> How to complete this task: Find "[00:00:01.00 to 00:00:02.00]" below and begin at its line; stop after the line with "Transcript, with fillers: come". Output those lines exactly, without pictures.

#### Supplied data

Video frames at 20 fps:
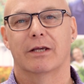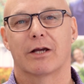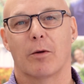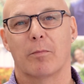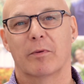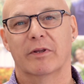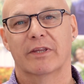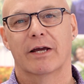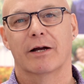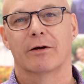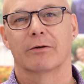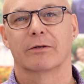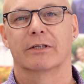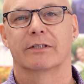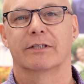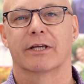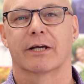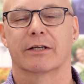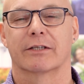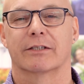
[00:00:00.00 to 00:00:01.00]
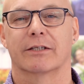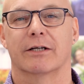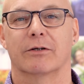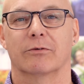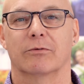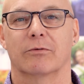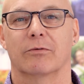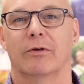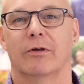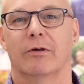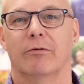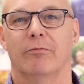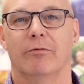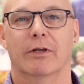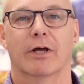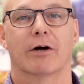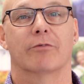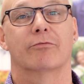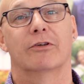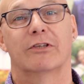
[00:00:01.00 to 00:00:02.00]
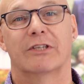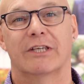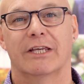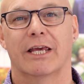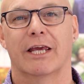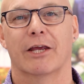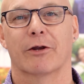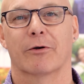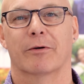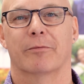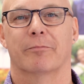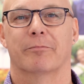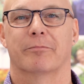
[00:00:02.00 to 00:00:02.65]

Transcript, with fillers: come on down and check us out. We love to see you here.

########
#### Supplied data

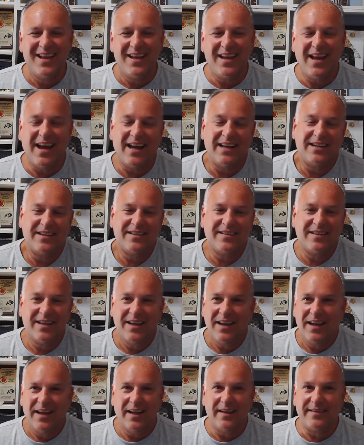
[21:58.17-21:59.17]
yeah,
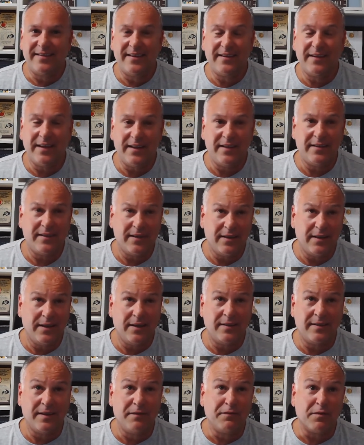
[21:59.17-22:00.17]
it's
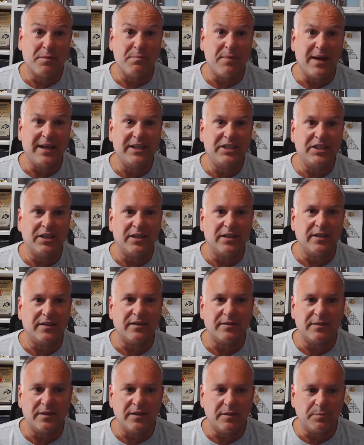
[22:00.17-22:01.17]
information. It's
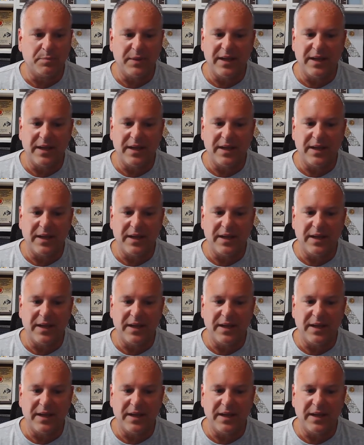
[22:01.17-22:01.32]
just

########

> Answer space:
[00:00:01.00 to 00:00:02.00]
[00:00:02.00 to 00:00:02.65]

Transcript, with fillers: come on down and check us out. We love to see you here.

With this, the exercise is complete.